The last couple of years I had the kids out every day, rain, sleet or shine. In the winter, we’d bundle up and play in the snow. We’d jump in puddles when it rained and explore hiking trails all summer long. This year I’ve been in a funk and feeling unmotivated because I’ve been comparing myself today with myself of a couple of years ago and feeling like I’m not measuring up.
While talking with my friend, I was reminded that only two years ago our life at home was in complete upheaval. My oldest son with autism was extremely sensitive to his little brother’s cries, so much so that any type of noise or movement that came out of his little brother would result in sensory meltdowns of epic proportions. My days were spent keeping the boys busy and separated as much as possible.
That’s when it hit me, all of those hikes, adventures in the woods and planned activities that took up every minute of our days were not done because of my super mothering skills. They were done as a means of survival. Our days would stretch out before me and I would feel sick with dread. I was afraid to be home alone with both boys for an entire day. A big problem for a stay at home mom. It was impossible for one person to watch both boys for more than a few hours without experiencing one of my son’s horrible meltdowns. There were very few places I could take them. We couldn’t go anywhere the boys would be confined in the same room so I had to get creative. Taking them outside was the only viable option that seemed to help. So we played outside every…single…day.
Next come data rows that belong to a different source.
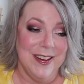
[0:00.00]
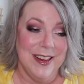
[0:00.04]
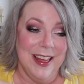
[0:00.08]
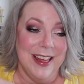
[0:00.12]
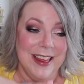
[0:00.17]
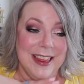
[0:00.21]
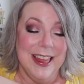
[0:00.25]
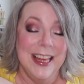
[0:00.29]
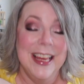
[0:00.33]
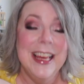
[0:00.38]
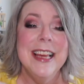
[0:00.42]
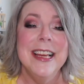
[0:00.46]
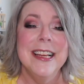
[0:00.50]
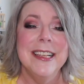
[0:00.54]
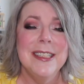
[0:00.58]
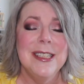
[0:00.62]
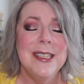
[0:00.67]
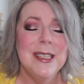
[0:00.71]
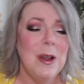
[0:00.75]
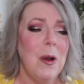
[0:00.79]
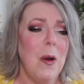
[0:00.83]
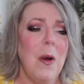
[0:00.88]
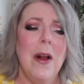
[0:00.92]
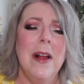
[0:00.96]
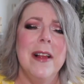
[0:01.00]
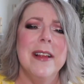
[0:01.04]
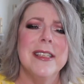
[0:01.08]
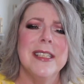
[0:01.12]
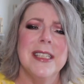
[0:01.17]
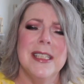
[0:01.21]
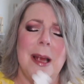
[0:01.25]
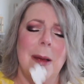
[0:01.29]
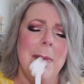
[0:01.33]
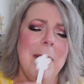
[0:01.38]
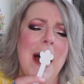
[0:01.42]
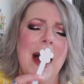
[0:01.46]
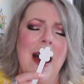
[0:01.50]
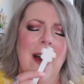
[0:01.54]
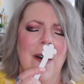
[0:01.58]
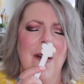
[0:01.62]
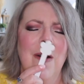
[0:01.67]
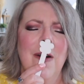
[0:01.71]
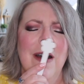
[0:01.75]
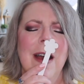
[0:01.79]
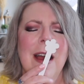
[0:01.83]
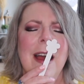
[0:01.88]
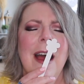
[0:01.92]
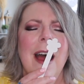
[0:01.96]
like the insole,
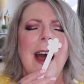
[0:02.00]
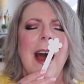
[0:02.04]
somehow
I had to do it. I had to tire Eli out so he didn’t have enough energy left to fuss or cry and provoke Owen’s meltdowns. I had to tire Owen out in order to use up his manic energy that builds and builds until he’s literally bouncing off of the walls and incapable of sitting still. I had to make sure that he was too tired to escalate into full blown meltdown at the first sound or sight of his little brother. It was survival, plain and simple.
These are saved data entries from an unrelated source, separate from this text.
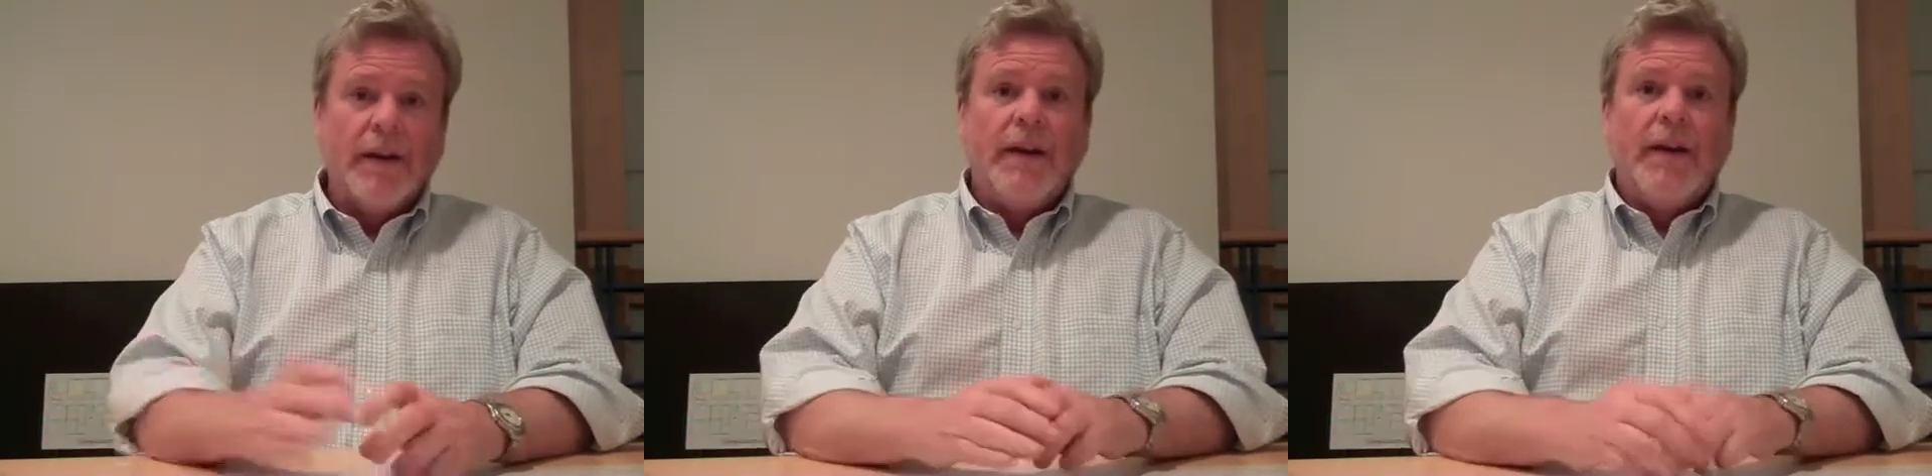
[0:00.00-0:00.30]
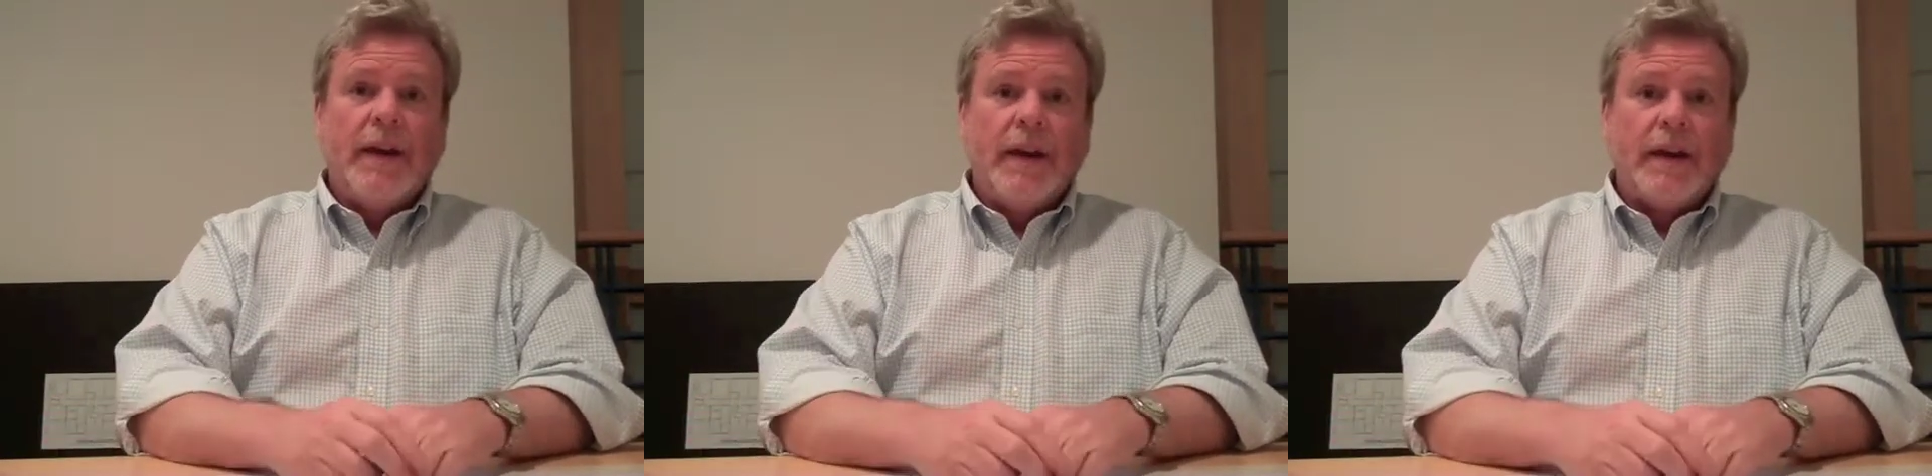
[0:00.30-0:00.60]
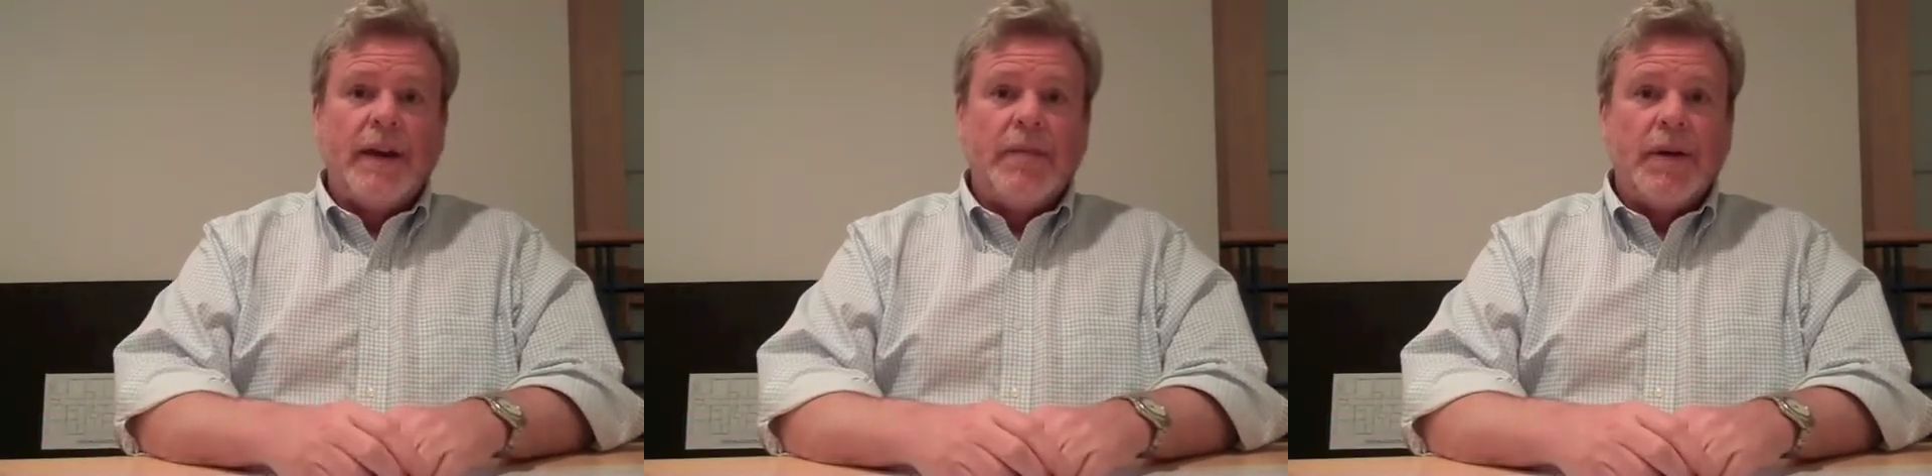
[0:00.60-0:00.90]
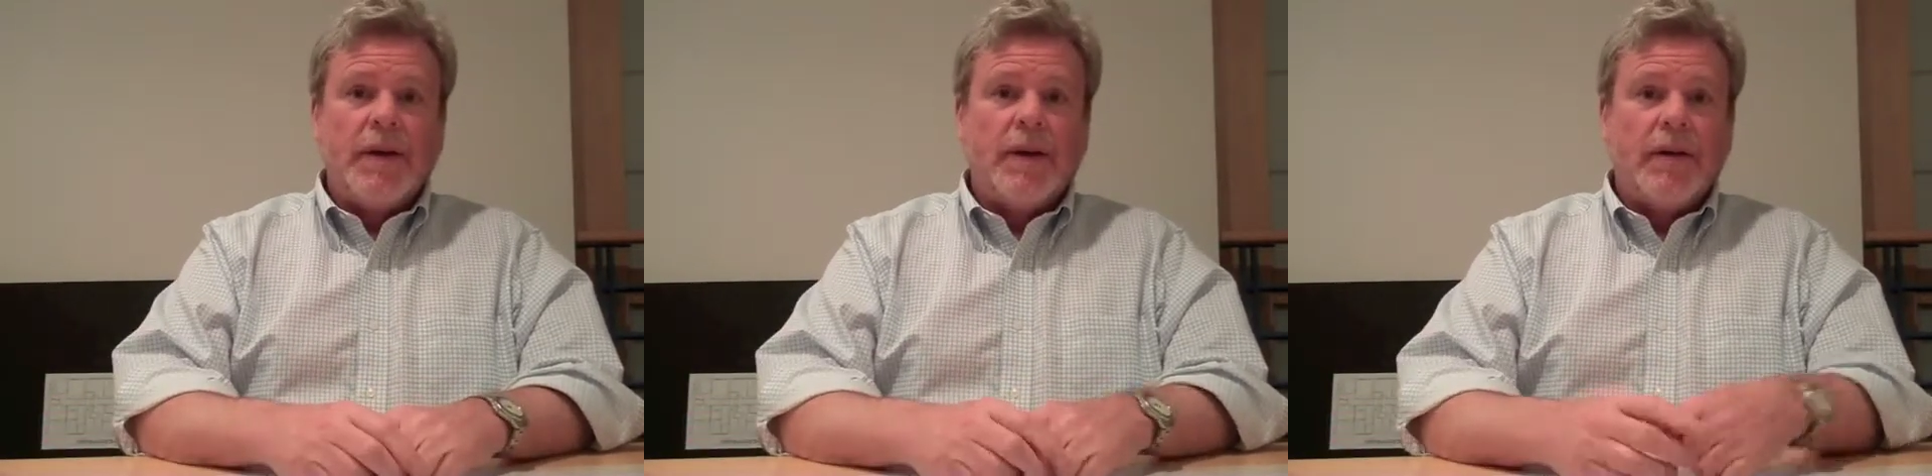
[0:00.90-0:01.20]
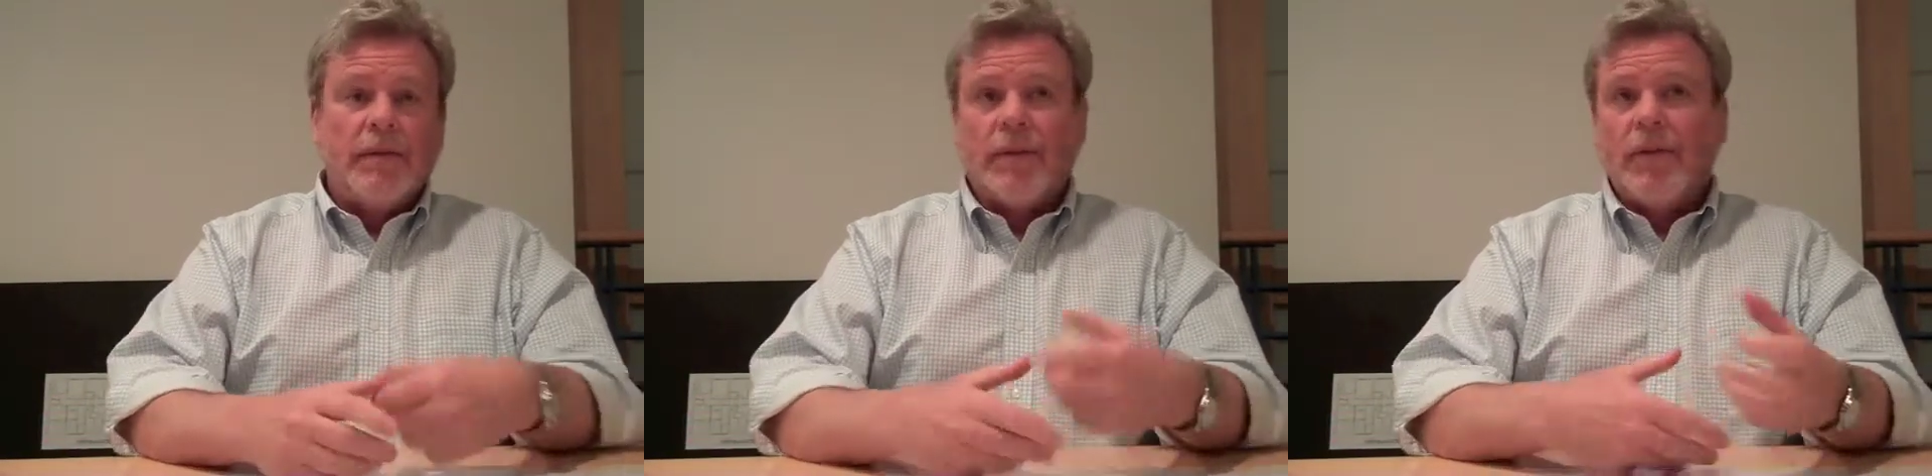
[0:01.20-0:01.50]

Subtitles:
and keeping our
I didn’t know that then. In fact, I’m only just realizing it now. I have to admit it’s been a bit of a blow to my mommy ego. Over the last couple of years I received some very kind compliments from neighbors and even a couple of strangers who would see me out with my boys. They’d tell me how wonderful it was to see a mom so involved in her children’s lives. I’d smile and say thank you, hanging on to their every word. Random parenting compliments are very rare and I so appreciated hearing them. The thing is, after receiving a few of those compliments I started patting myself on the back and feeling pretty superior. I wasn’t like those other mom’s that were too busy with their own lives to spend quality time with their kids. I was rocking this mom job, or so I thought.
Fast forward through a wonderful year of growth and progress in our household. Little by little my boys have become friends. Not only are they able to be in the same room together but they frequently play together and even fight. Something I never thought would happen.
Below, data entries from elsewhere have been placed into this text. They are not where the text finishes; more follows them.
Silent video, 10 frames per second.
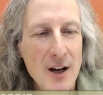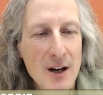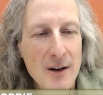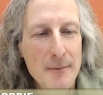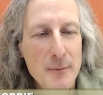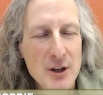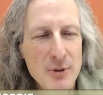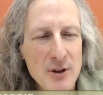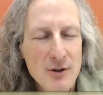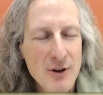Um, but
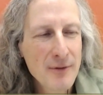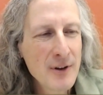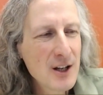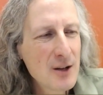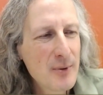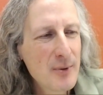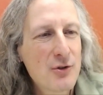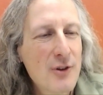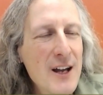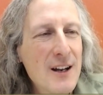but the crowdfunding campaign was
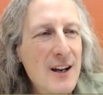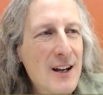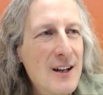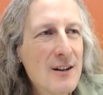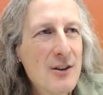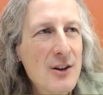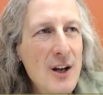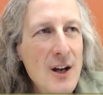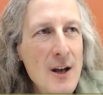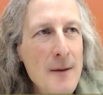great, and
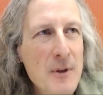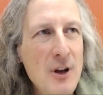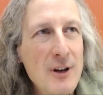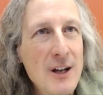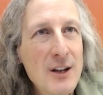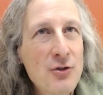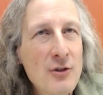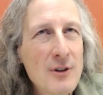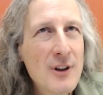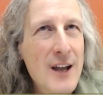you know, it, it,
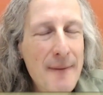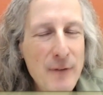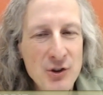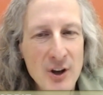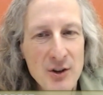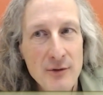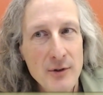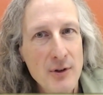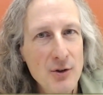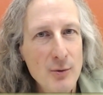certainly emphasized a
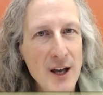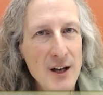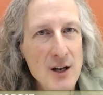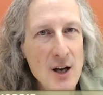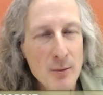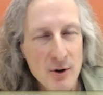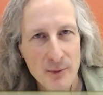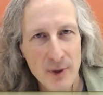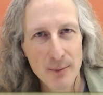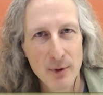few things. We had a number
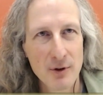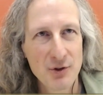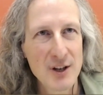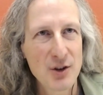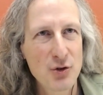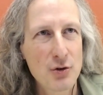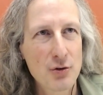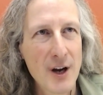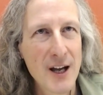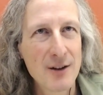of people who said, it's
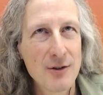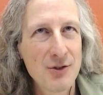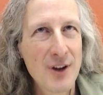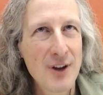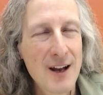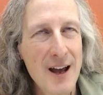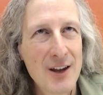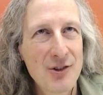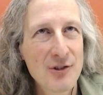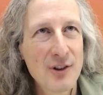great, you say it
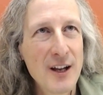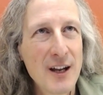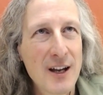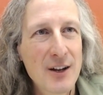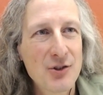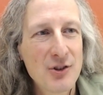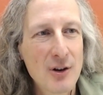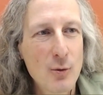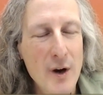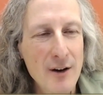has Linux, you
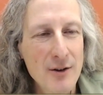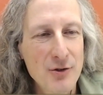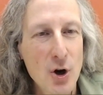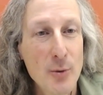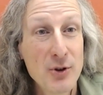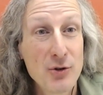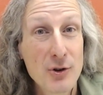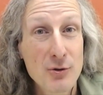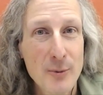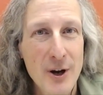know, where is your open
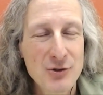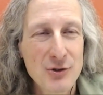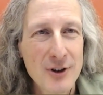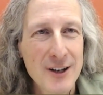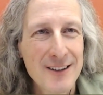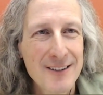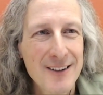source repository?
Both boys, both with varying degrees of autism, have required 100% of my attention every minute of every day for so long that I assumed that that was going to be our life. Then seemingly overnight they’ve begun playing by themselves for longer periods of time even seeming to enjoy their new found autonomy. Owen loves his Kindle and playing with his cars in his room. Eli loves watching cartoons and playing with Lego’s. They both could watch TV all day long if I let them and you know what? I’m letting them! Ugh, so much for rocking the mom job.
It was at dinner with my friend when it dawned on me that, a bit humbly, I’m not this amazing, selfless mom who goes above and beyond for her children. I was an exhausted mom that was in survival mode for a couple of years. I was doing what I needed to do to get us through each day. Running the boys ragged and leaving no energy left for meltdowns and manic behaviors worked so that’s what we did.
I love that our family is no longer operating in survival mode. I love that my boys are growing in their independence and capable of playing on their own for longer periods of time. I love that one of my problems today is worrying about how much TV my boys are watching. I love the normalcy of it all.
We are entering a new phase in our home. Things are changing and my old parenting tricks aren’t working like they once did. Some things are easier and some things are harder. All of it is an adventure.
I may never be a great mom but I’m one heck of a good one!